As Lev Manovich (2007) notes, remix culture has dominated the beginning of the 21st century, with the term brought out of hip hop culture and applied to visual projects, software, literary texts, and many other forms of media.  But Microsoft, Yahoo, Amazon, and other large IT companies reframed remix further and much of the hip hop culture and ethics context for this particular iteration of compounded style was lost or co-opted if marketable.
This, to a certain extent, has been tempered by a burgeoning “Maker” culture, characterized by DIY projects that create clothing, food and other items typically mass-manufactured and bought from large chain stores.  With a growing economic crisis and a sense of betrayal by major financial institutions, the DIY ethic has become increasingly attractive to a broader swath of people.  This impulse is also fed by the growing ubiquity and rapid decrease in price and relative increase of visibility of technology that aids making and sharing various forms of media.  Importantly, these new “Makers” are part of a community of like-minded individuals who support this culture by sharing instructions, showcasing outstanding works, and buying one another’s items, whether they be musical, wearable, or edible.
Like remix, DIY also partially hales from an underground music culture—punk rock.  Re/Search publisher and long time cultural critic V. Vale identifies elements of the punk rock ethic as expressed in DIY culture as mutual aid, financial minimalism, anti-authoritarianism, and black humor.  He claims observing aspects of these traits at the San Francisco Maker Faire in 2008, wherein amateur builders and scientists exhibit their creations.  Alternately, many Makers find their inspiration in hacker culture, which celebrates freedom, curiosity, and subversion of a perceived dominant paradigm.
So what does archaeology have to do with all of this?  In this context, archaeologists have the potential to develop small scale, inexpensive outreach projects that have a relatively large impact and retain the vision and the voice of the archaeologist.  Too long have archaeologists relied on the popular media to transmit information about our past.  Meg Conkey and Ruth Tringham (1996) forward the concept of decentering authority in archaeology while in the classroom and position archaeology as crucial to contemporary cultural politics.  Further, they identify the popular media as serving the “very same controlling agents that have fostered patriarchal, essentialist, authoritative thinking” and assert that for this reason an “explicit engagement with the media is even more crucial to a feminist pedagogy” (233).
Randall McGuire (2008) seeks to remove the secrecy surrounding the production of “texts, cultural artifacts, and meanings that appear natural, given, and unalterable” (22).

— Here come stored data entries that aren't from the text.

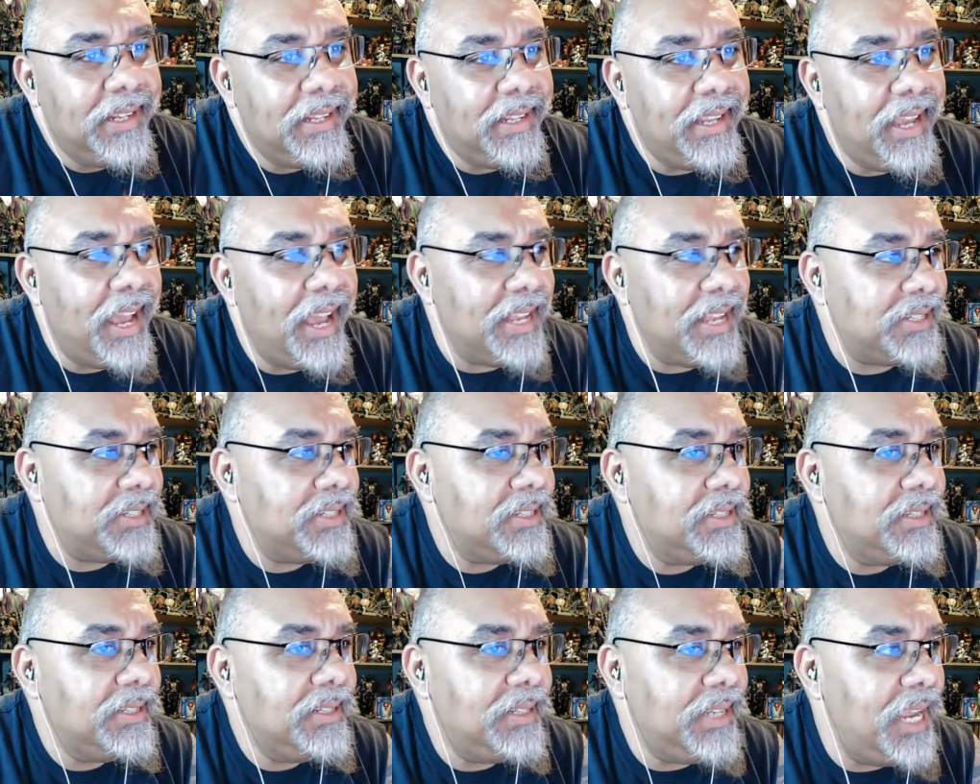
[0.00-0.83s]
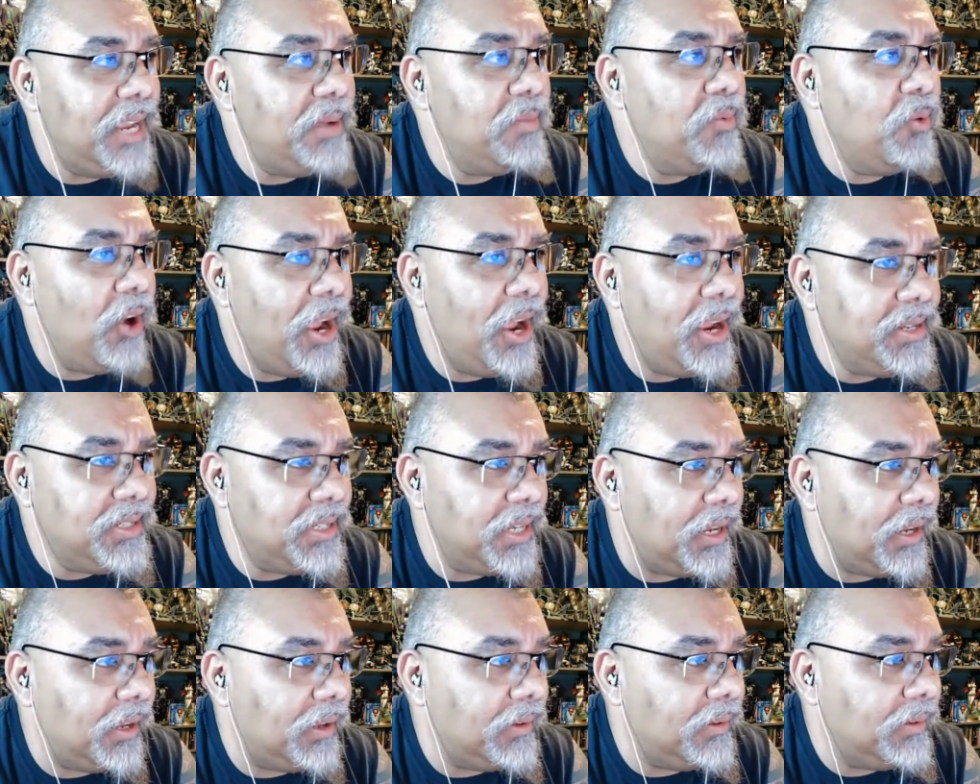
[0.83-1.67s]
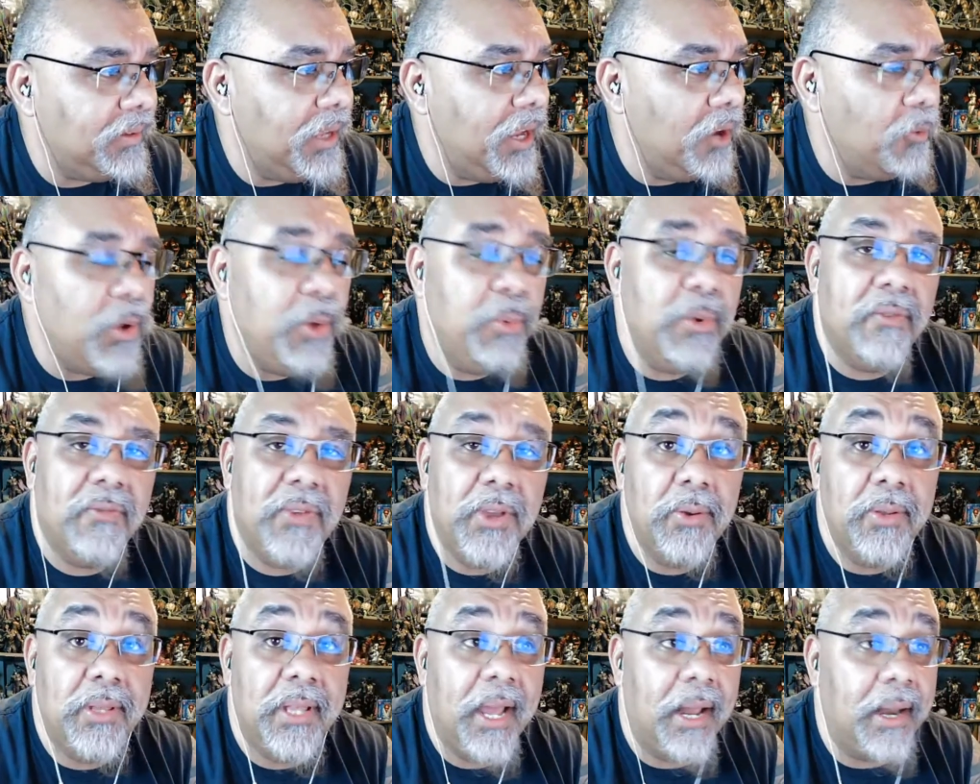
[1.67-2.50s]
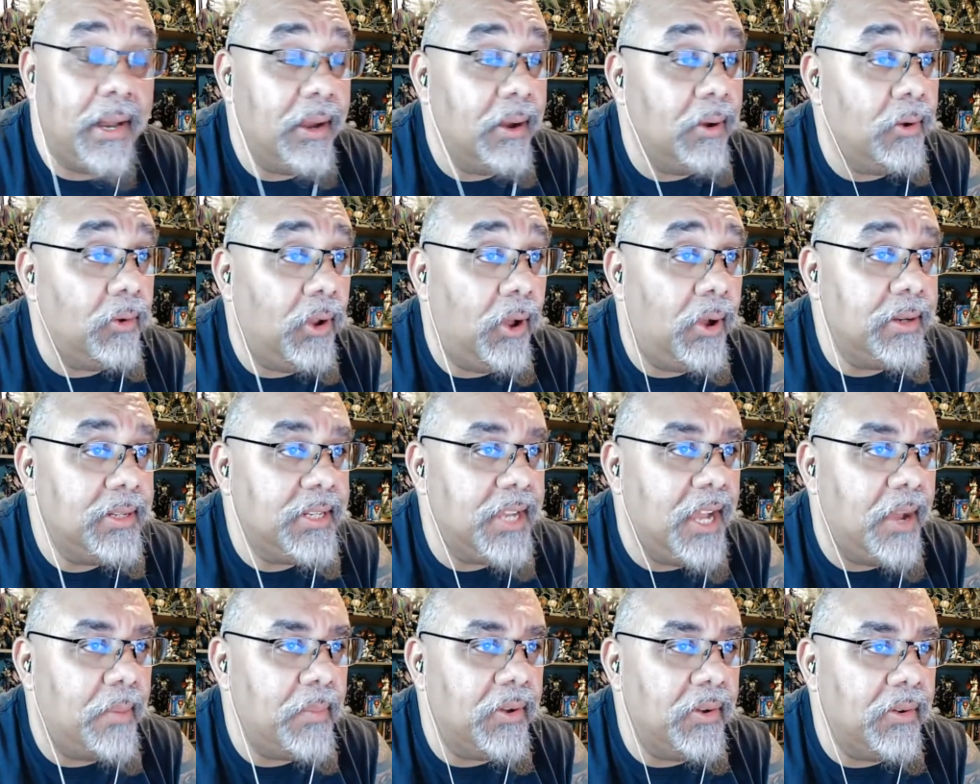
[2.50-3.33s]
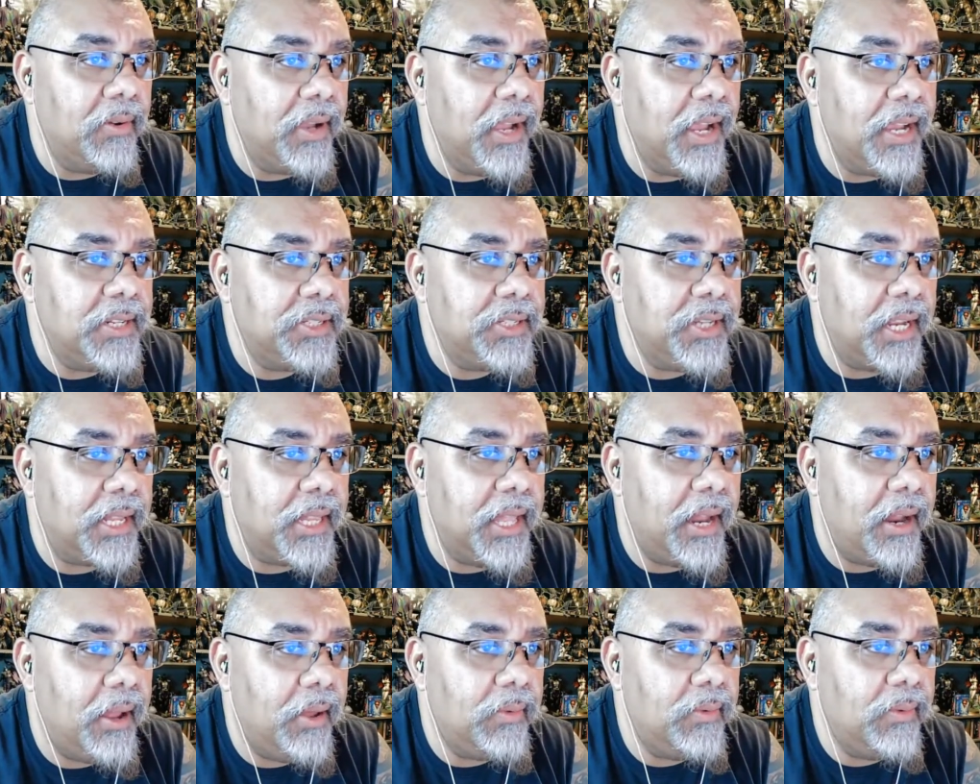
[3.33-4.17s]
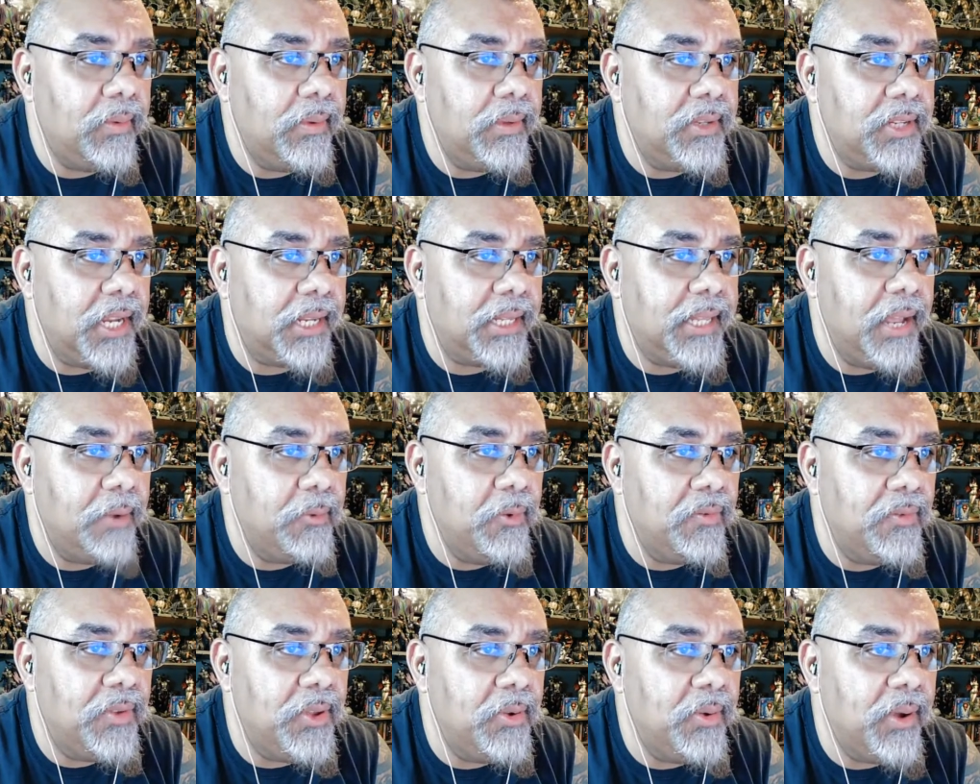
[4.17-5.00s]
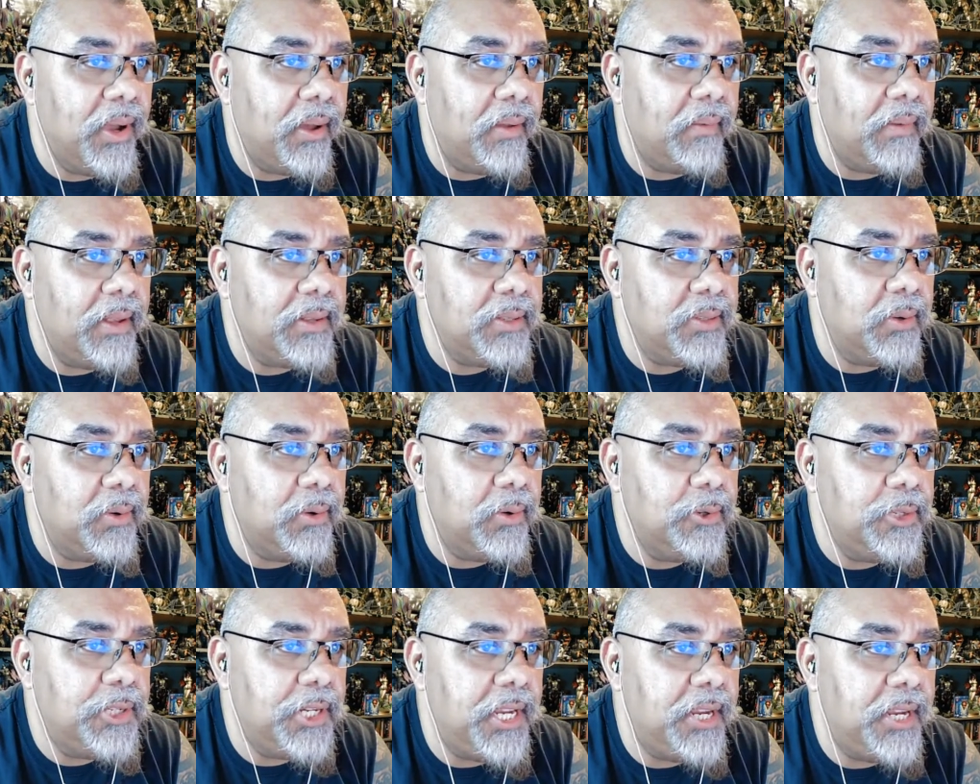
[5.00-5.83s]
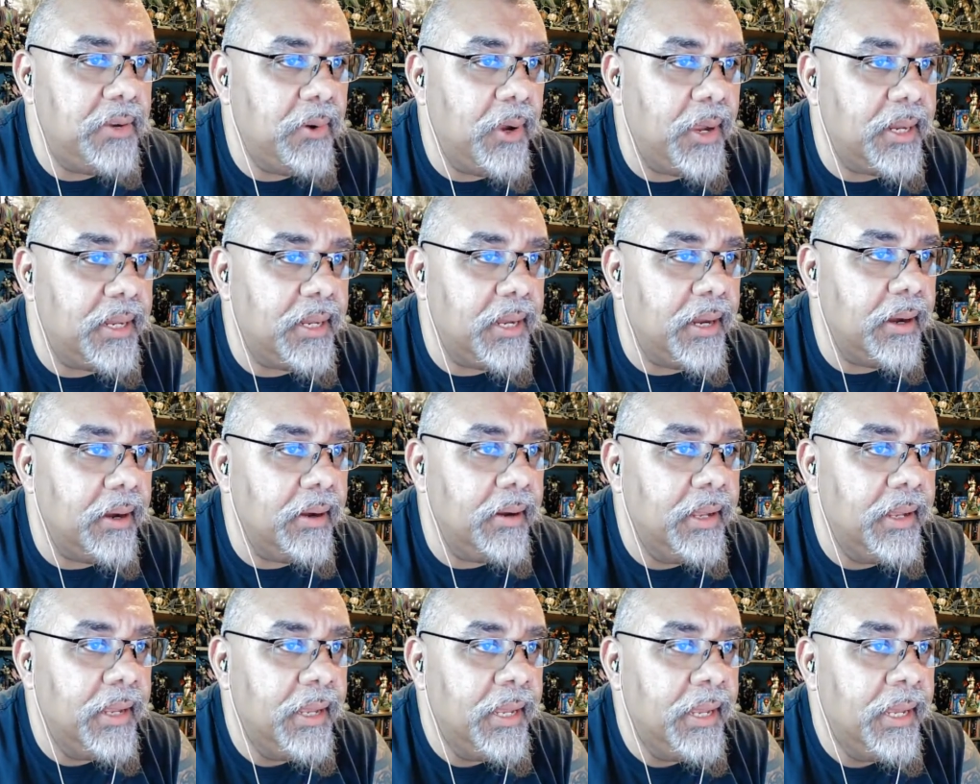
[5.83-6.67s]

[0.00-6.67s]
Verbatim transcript: Yes, Deep Rising. And we reviewed that here a long time ago, guys. Check that out. Check that review out. That's O G right there.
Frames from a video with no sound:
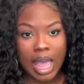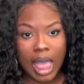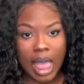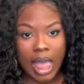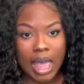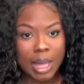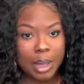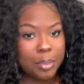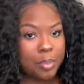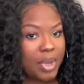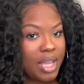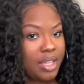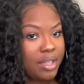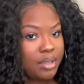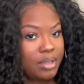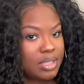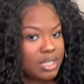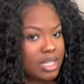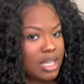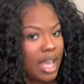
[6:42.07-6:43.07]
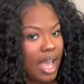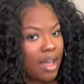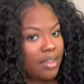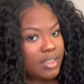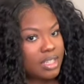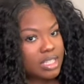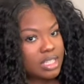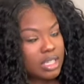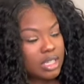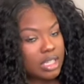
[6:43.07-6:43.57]
And you see how
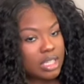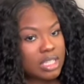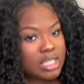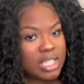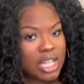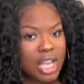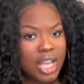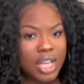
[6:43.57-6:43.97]
this looks.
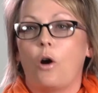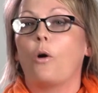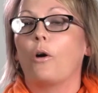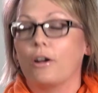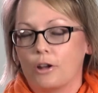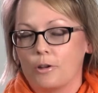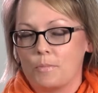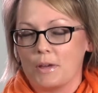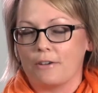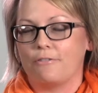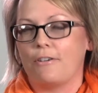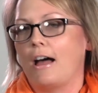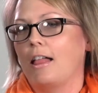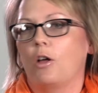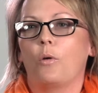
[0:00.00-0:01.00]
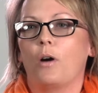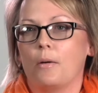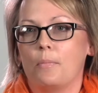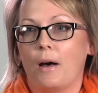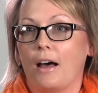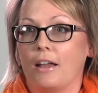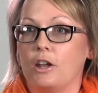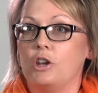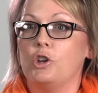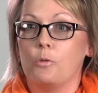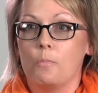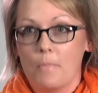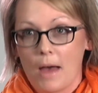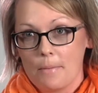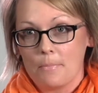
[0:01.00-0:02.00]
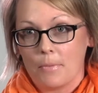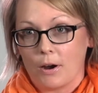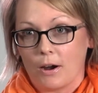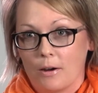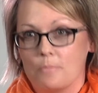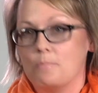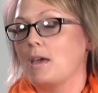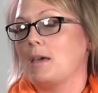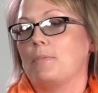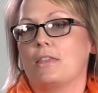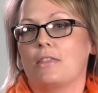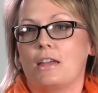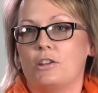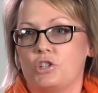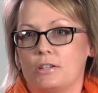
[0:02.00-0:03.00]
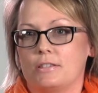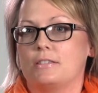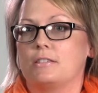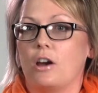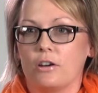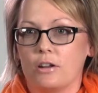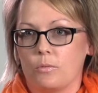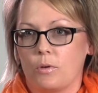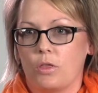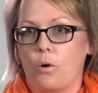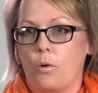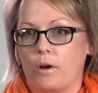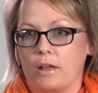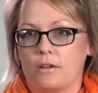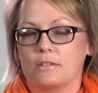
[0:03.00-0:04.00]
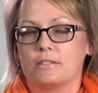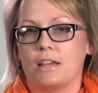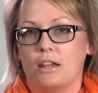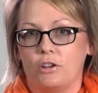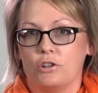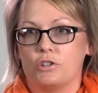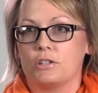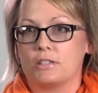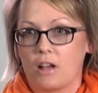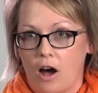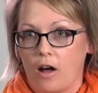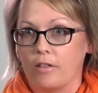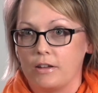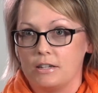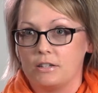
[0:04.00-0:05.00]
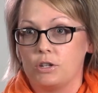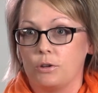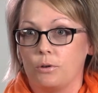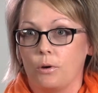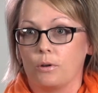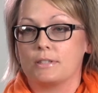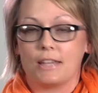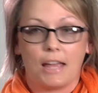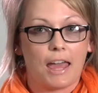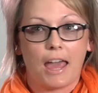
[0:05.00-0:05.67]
Or it could be a follow up on a new member. Maybe they just started with the oils and you're just calling to say,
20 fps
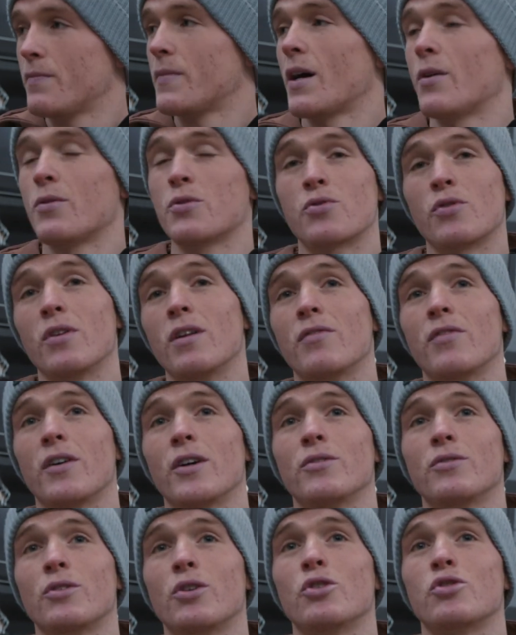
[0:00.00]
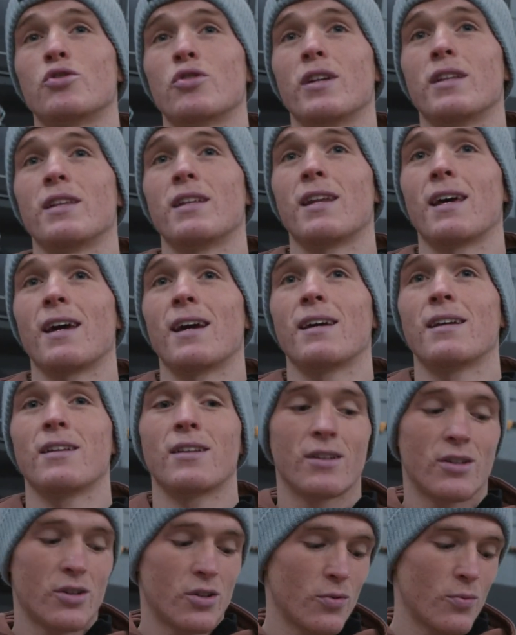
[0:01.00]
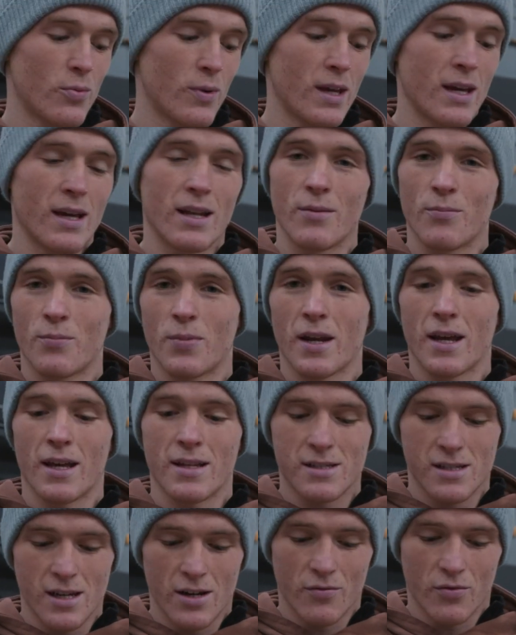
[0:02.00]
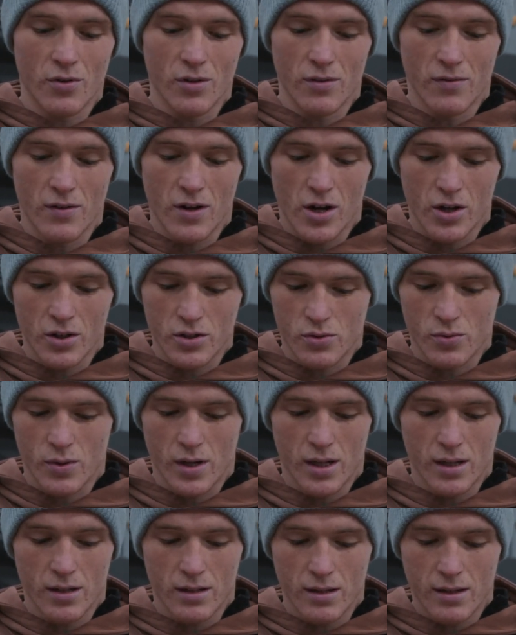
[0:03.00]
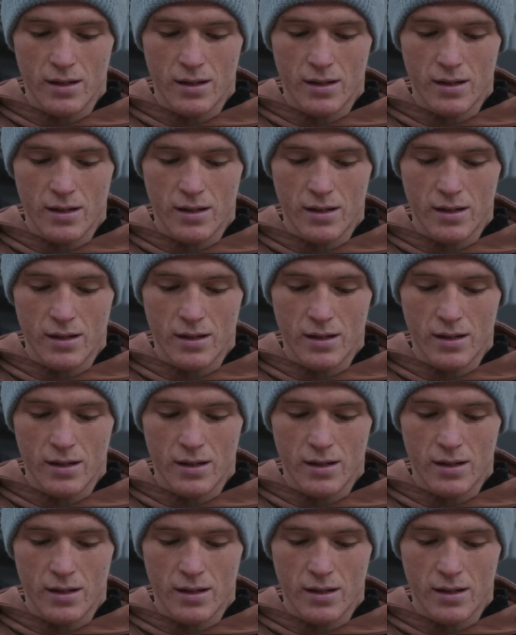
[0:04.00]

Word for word: That was really fun. Good train today. Good wee bit of insight for the vlog as well.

With the tools of new media, archaeologists can inexpensively create their own media products, and share them instantly on the internet.  In this way, archaeologists could circumvent the popular media to transparently present their own stories.  Better yet, these same technologies can provide a means to co-creatively construct the past with the active participation of stakeholders.  Rosemary Joyce and Ruth Tringham (2007) raise the legitimate concern of unequal access to digital resources, but argue that technological access quickly reaches beyond the first adopters to benefit women and disempowered groups (330-331).  I believe that the context of DIY and Maker culture provides an exciting environment for education and “serious play” and that it is vital for archaeologists to take advantage of this.

I’ll see what I can do about uploading my slides a bit later.